Page 1 of 1

Export to PDF

PostPosted: Wed Apr 07, 2010 10:31 pm
by stuart.ledwich
I have tried export to PDF and it appear to work well for the most part but there are a couple of thing that I would like some help with.

Currently Field codes are not supported I would like to look at contributing some code to support Field codes in the export to PDF process. Currently when this happens it print in bold red letters UNSUPPORTED. Can you give me some advice on where to start?

Also images in PDF, I exported a docx which contained 2 images but the resulting PDF did not have the image in it, is this a bug or not supported also.

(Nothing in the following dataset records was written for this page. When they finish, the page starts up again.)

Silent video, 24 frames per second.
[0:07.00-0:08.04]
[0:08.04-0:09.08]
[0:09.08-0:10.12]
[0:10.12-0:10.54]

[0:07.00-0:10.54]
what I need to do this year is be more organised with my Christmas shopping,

Thank you for your help in advance.
Regards,
Stuart Ledwich

Re: Export to PDF

PostPosted: Wed Apr 07, 2010 10:50 pm
by jason
stuart.ledwich wrote:Currently Field codes are not supported I would like to look at contributing some code to support Field codes in the export to PDF process. Currently when this happens it print in bold red letters UNSUPPORTED. Can you give me some advice on where to start?

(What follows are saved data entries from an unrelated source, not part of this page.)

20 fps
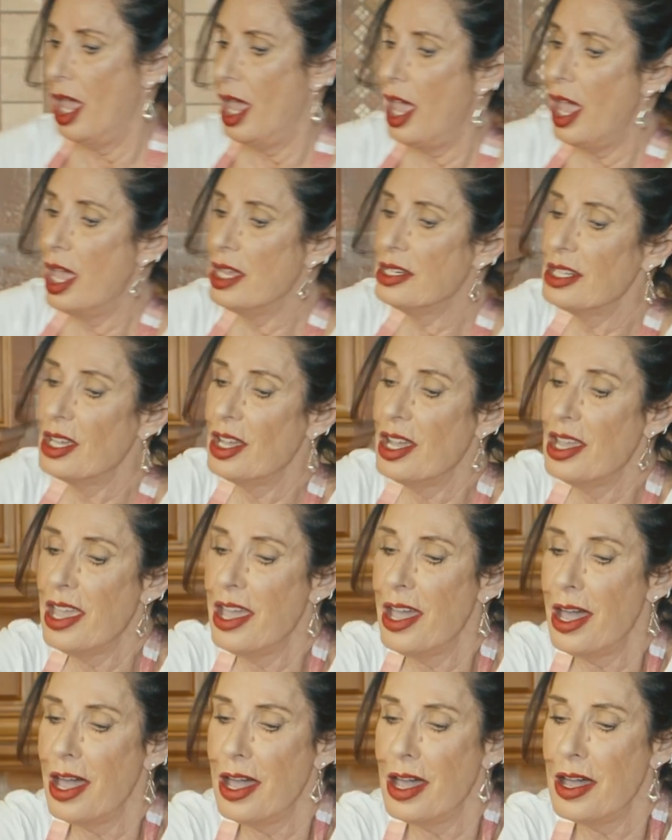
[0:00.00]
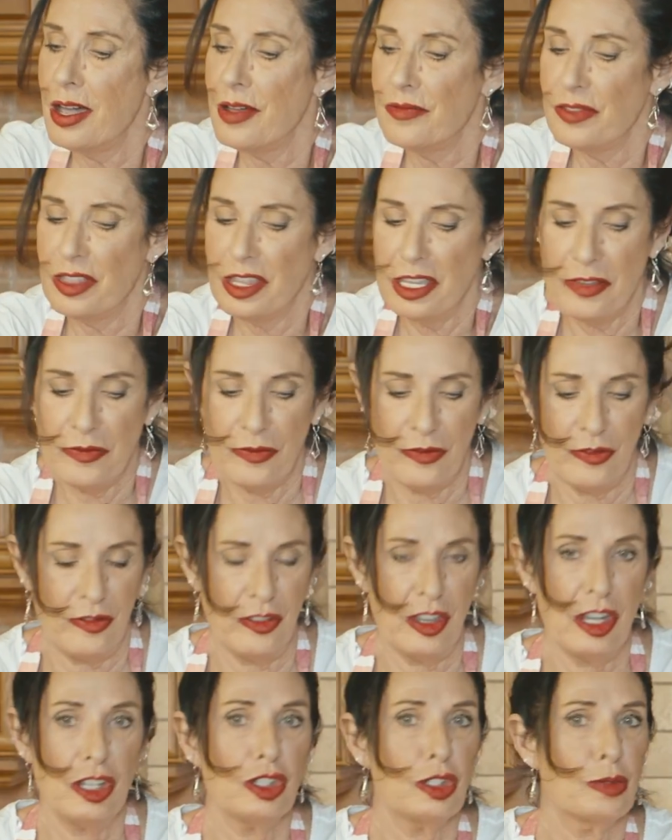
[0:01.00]
And I have the
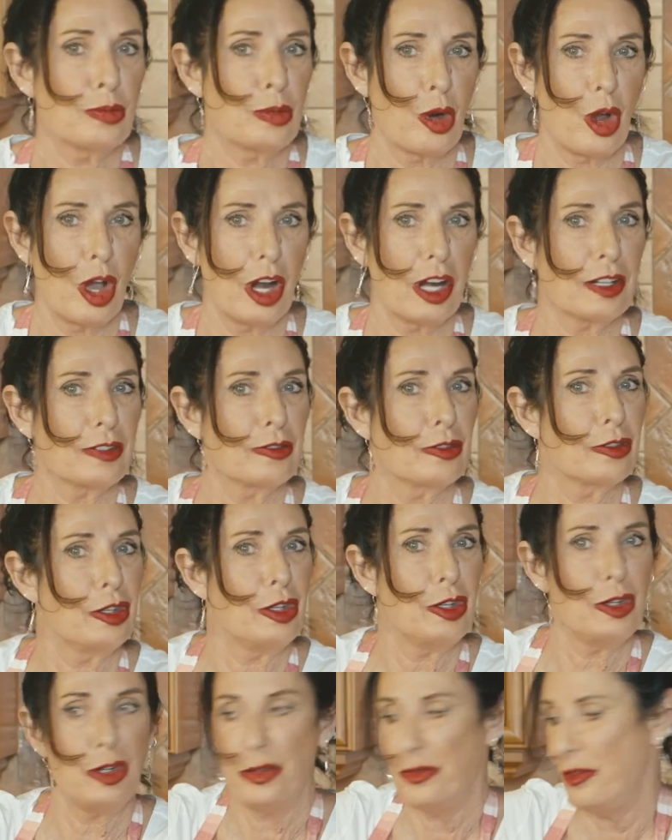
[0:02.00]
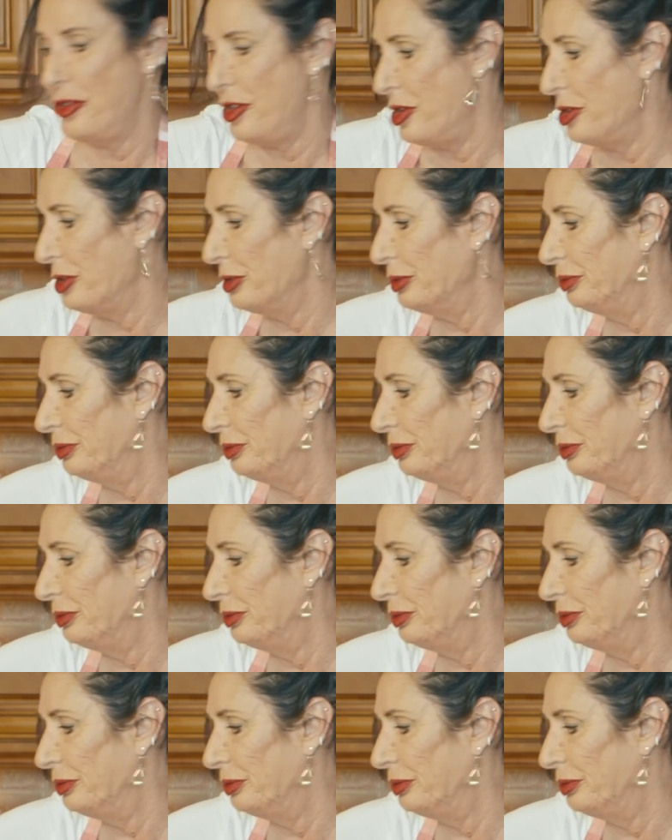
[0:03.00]
finished product for you to view.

You need a template which matches the field in http://dev.plutext.org/svn/docx4j/trunk ... cx2fo.xslt
(The red letters UNSUPPORTED are the default template)

You'll probably want to call a Java extension function to do the actual processing. See http://dev.plutext.org/svn/docx4j/trunk ... rsion.java about half way down for examples of these. An effective pattern is to feed the DOM node into the extension function, where it can be converted to a JAXB object and processed via docx4j. The extension can then return a DOM node, or a string as appropriate (probably a string for field resolution).

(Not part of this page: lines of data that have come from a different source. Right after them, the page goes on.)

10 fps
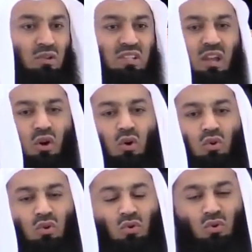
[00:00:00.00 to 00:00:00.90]
You say, oh,
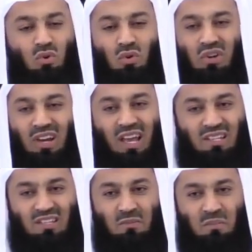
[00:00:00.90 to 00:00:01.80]
you who
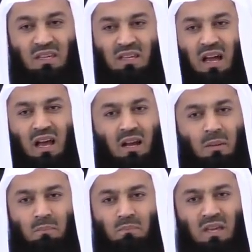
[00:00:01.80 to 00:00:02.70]
created me, Ya
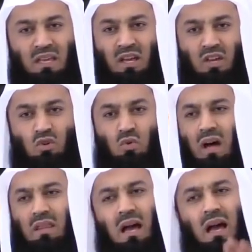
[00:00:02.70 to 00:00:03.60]
Rabbi, you
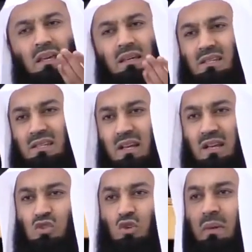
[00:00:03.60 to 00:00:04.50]
are the highest.
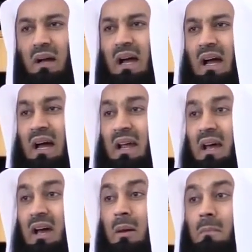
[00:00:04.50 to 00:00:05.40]

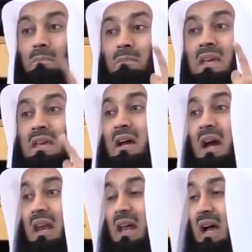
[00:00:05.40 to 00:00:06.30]
Subhana Rabbi
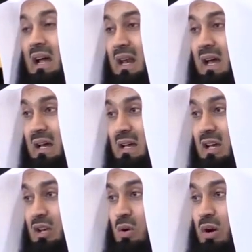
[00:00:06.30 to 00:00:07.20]
al-A'la.
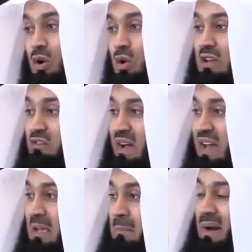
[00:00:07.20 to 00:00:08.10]
You are
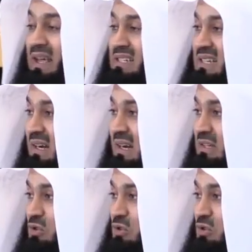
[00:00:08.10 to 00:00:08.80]
glorifying, praising Allah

stuart.ledwich wrote:Also images in PDF, I exported a docx which contained 2 images but the resulting PDF did not have the image in it, is this a bug or not supported also.


Images are generally supported. What type of image is it? You could attach a docx with just the image in it to this thread, or email it to me (jason@plutext.org) and I'll take a look.

Re: Export to PDF

PostPosted: Thu Apr 08, 2010 1:37 am
by stuart.ledwich
thanks for coming back to me so quickly. I have included a simple docx to try. I have exported it and the text appears but no image. Thank again.

Re: Export to PDF

PostPosted: Thu Apr 08, 2010 2:42 am
by stuart.ledwich
Just to flesh out my previous post.

I have also included the output PDF document.

Here is the code I used to convert the document:

Code: Select all
      String inputfilepath="/home/sledwich/temp/Nice blue hills";
      Date now = new Date();
      WordprocessingMLPackage wordMLPackage = WordprocessingMLPackage.load(new File(inputfilepath+".docx"));
      // Fonts identity mapping – best on Microsoft Windows
      wordMLPackage.setFontMapper(new IdentityPlusMapper());
      // Set up converter
      
      org.docx4j.convert.out.pdf.PdfConversion c
      = new org.docx4j.convert.out.pdf.viaXSLFO.Conversion(wordMLPackage);
      
      // Write to output stream
      OutputStream os = new java.io.FileOutputStream("/tmp/test.pdf");
      c.output(os);

Re: Export to PDF

PostPosted: Thu Apr 08, 2010 9:52 am
by jason
Thanks for this report. Now fixed in SVN. http://dev.plutext.org/trac/docx4j/changeset/1118
That was a regression introduced post v2.3.0 when i refactored the image handling extensions.

Re: Export to PDF

PostPosted: Thu Apr 08, 2010 11:10 am
by stuart.ledwich
Thank you - that fixed the problem.

I going to start looking at the field codes tomorrow, Thanks again.

Re: Export to PDF

PostPosted: Thu Apr 08, 2010 12:30 pm
by jason
Great, would be good to have field support in the exporters. (If you can make it work for pdf, i'll easily be able to add the same functionality to html)

Re: Export to PDF

PostPosted: Fri Apr 23, 2010 7:12 pm
by stuart.ledwich
I have made a very small change to avoid certain fields in the docx, this is largely due to Fields put their content both into the document body and therefore the field itself has very little function in the pdf output, so this patch simply hides them.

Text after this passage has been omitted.